### AIM OF THE EXERCISE
Search the data for lines holding the word "video". State how many there are, and nothing else.

[Start of section]

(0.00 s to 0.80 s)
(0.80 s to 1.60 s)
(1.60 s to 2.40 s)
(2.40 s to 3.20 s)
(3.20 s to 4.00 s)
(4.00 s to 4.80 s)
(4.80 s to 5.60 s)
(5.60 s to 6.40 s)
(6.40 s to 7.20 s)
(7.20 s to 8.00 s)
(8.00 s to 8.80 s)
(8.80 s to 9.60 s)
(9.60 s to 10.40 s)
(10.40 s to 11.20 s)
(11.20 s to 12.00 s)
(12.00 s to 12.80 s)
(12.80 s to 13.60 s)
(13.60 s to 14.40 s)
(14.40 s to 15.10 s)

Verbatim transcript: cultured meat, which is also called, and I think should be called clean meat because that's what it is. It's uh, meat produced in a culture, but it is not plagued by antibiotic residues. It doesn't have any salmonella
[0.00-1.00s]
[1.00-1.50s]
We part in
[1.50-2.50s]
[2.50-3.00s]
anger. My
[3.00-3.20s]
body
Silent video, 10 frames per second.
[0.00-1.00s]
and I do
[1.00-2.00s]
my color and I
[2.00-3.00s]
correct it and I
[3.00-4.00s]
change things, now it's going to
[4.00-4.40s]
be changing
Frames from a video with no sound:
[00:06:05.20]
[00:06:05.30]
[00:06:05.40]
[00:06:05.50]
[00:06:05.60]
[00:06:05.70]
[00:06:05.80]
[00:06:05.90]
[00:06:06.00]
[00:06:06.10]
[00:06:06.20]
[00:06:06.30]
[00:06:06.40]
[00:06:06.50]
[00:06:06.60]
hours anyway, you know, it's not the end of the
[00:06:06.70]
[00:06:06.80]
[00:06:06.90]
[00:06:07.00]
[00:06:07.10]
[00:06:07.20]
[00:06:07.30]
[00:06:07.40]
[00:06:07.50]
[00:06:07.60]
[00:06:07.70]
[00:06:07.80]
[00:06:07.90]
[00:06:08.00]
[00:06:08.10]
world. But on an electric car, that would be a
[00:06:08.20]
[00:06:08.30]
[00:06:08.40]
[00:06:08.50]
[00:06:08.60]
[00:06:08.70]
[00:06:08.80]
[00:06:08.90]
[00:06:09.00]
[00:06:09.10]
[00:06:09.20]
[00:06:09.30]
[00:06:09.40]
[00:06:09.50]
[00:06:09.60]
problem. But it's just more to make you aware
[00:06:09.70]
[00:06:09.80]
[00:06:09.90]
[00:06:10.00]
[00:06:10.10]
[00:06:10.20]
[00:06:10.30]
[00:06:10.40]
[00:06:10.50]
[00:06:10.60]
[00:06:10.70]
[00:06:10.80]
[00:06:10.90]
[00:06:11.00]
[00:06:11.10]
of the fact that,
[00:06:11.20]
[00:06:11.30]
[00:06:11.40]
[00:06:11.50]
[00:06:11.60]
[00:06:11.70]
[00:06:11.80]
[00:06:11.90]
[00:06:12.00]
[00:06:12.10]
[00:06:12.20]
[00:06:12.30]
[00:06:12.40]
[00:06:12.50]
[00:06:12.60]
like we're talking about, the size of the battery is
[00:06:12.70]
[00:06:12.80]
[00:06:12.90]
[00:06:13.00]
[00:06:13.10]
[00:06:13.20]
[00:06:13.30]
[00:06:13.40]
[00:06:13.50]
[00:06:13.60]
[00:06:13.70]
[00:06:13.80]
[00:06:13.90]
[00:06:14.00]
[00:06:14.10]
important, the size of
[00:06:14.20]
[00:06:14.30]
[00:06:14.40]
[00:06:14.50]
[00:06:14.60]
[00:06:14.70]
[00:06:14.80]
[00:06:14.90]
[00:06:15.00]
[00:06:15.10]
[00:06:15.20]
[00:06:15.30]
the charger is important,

[End of section]

### WRITTEN REPLY
2